German Chancellor is practical, proof that fashion can be both timeless and cheap

Aug 7, 2014 17:43 GMT  ·  By

Politics is a serious game, but every once in a while fashionistas do their mighty best to get in on it by coming up with those lists everyone loves to hate (or just plain loves) with the best and worst dressed ladies and gents in the public eye.

German Chancellor Angela Merkel has never been on a famous best dressed list, but we’re thinking she never aimed for this “accomplishment” either. She’s got bigger fish to fry, as the saying goes. And, believe it or not, not all women are fashion victims.

For Mrs. Merkel, for instance, the key word is practicability. Whether she means it or not, this way, she proves that fashion can be both timeless and cheap, because it means that you don’t buy into every new fad that comes along at the change of the season.

More importantly, this way, she earns major points with her people, because she comes across as the ideal politician: she’s always elegant but she’s not a snob, she doesn’t spend millions on designer pieces, not when she can reuse the same items in her wardrobe over and over again.

Deborah Cole from AFP, who says on Twitter she covers “Angela Merkel, Europe’s top economy and foreign policy but they let me do the film fests too,” notes that the Chancellor has been wearing a colorful wrap for exactly 18 years.

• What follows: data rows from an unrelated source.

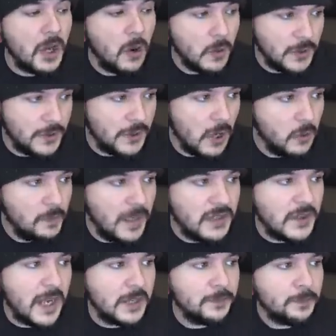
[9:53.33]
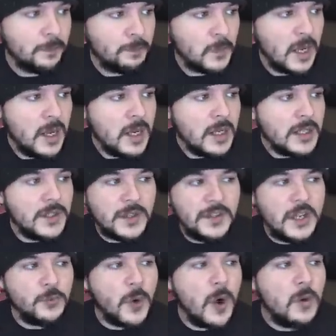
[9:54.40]
or so. They say Since he
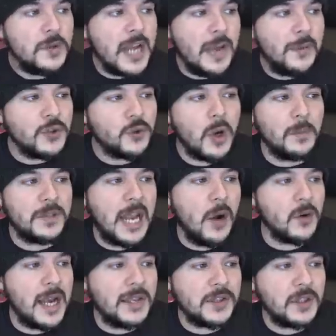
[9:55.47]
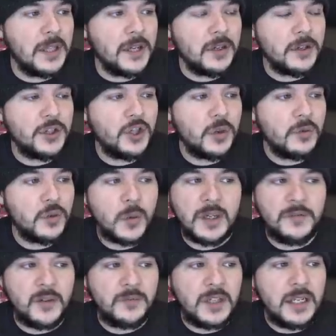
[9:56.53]
rode down the Trump Tower escalator in June
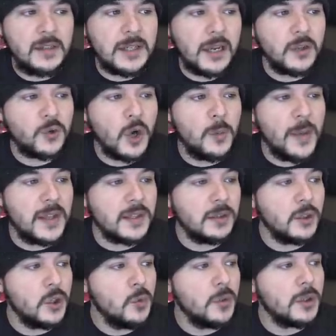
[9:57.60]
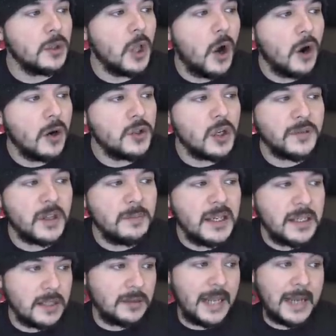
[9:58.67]
2015, Donald Trump has loomed large over the
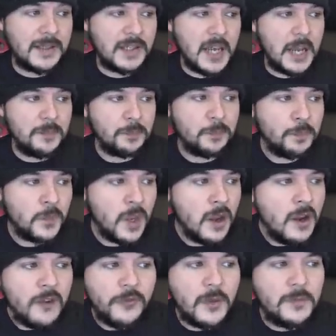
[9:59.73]
media landscape. FromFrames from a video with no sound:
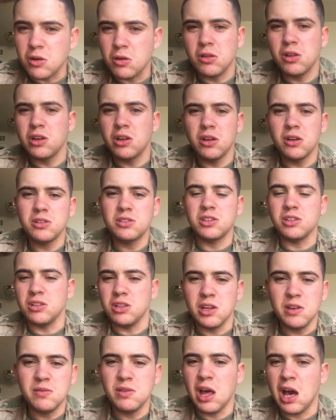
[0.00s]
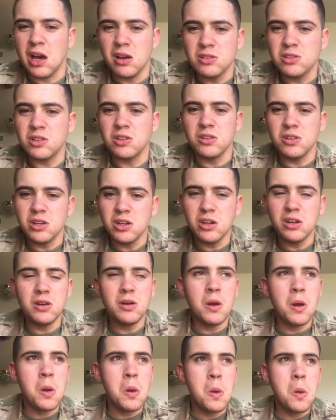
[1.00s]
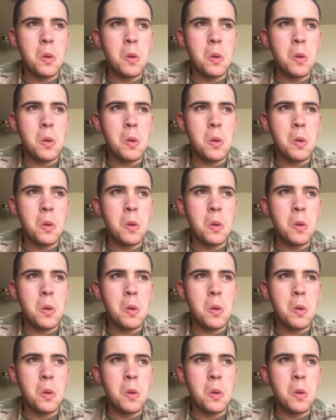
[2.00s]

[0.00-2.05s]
earlier to leave the house earlier,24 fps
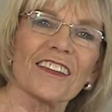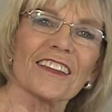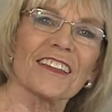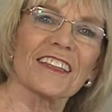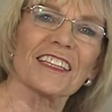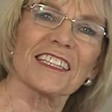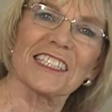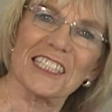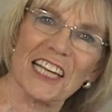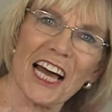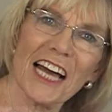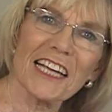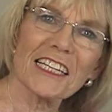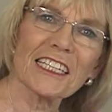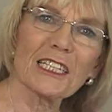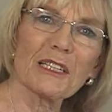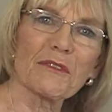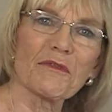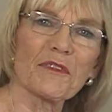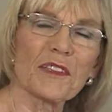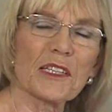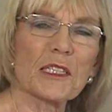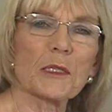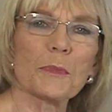The title
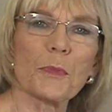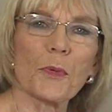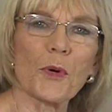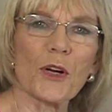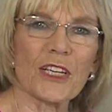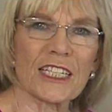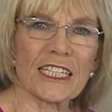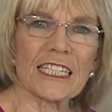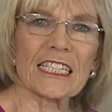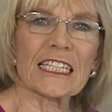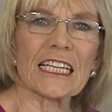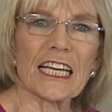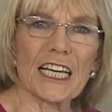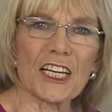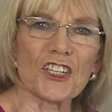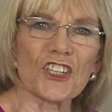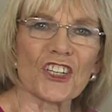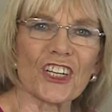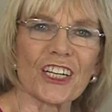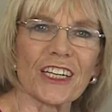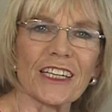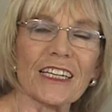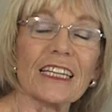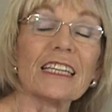of this
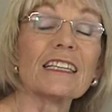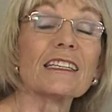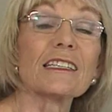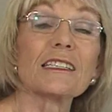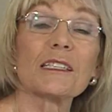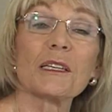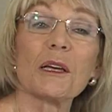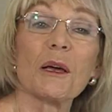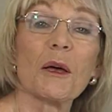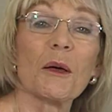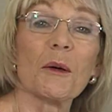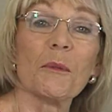presentation is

You can see a photo of it in the tweet below. However, that’s not the only item that the Chancellor has been “recycling” in public, which proves that, like most common-sense women, she has a few basic items in her wardrobe that she takes out regularly for a certain type of events.

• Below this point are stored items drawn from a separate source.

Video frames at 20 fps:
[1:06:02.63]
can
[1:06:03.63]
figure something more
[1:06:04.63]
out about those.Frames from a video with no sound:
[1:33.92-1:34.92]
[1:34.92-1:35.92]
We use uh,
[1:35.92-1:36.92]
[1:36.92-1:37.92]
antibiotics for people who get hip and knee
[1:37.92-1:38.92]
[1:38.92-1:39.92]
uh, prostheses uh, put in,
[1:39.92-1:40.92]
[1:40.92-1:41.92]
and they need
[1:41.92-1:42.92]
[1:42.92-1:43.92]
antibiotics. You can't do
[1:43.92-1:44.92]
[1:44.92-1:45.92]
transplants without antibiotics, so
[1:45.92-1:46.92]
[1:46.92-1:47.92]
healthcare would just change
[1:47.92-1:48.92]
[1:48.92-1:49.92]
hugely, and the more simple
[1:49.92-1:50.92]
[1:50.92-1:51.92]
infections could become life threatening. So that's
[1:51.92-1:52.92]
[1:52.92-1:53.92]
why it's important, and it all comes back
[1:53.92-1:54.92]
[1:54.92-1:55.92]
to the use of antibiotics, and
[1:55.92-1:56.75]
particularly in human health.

Outside of the celebrity world, she’s not the only public female figure to do this and not even the only one to receive praise for it.

The US First Lady Michelle Obama was hailed as a champion of accessible style in the early months of her husband’s first term, because she was always choosing creations from American designers (for the fancier events) and items from national stores (for the less fancy outings).

It’s true, she was rarely photographed wearing the same outfit twice, but at least she didn’t go overboard with expensive designer creations.

The Duchess of Cambridge Kate Middleton is another famous “recycler.” She reuses anything from hats and fascinators to coats, dresses, jewelry, and shoes and, back home in the UK, whenever she wears a dress off the rack, the item becomes suddenly so popular it sells out in hours.

The idea is that fashion doesn’t have to be expensive, not when you have a few timeless pieces you can build an entire outfit around. For women in politics, fashion must never be perceived as expensive, even at those (rare) times when it probably is. Mrs. Merkel knows this only too well.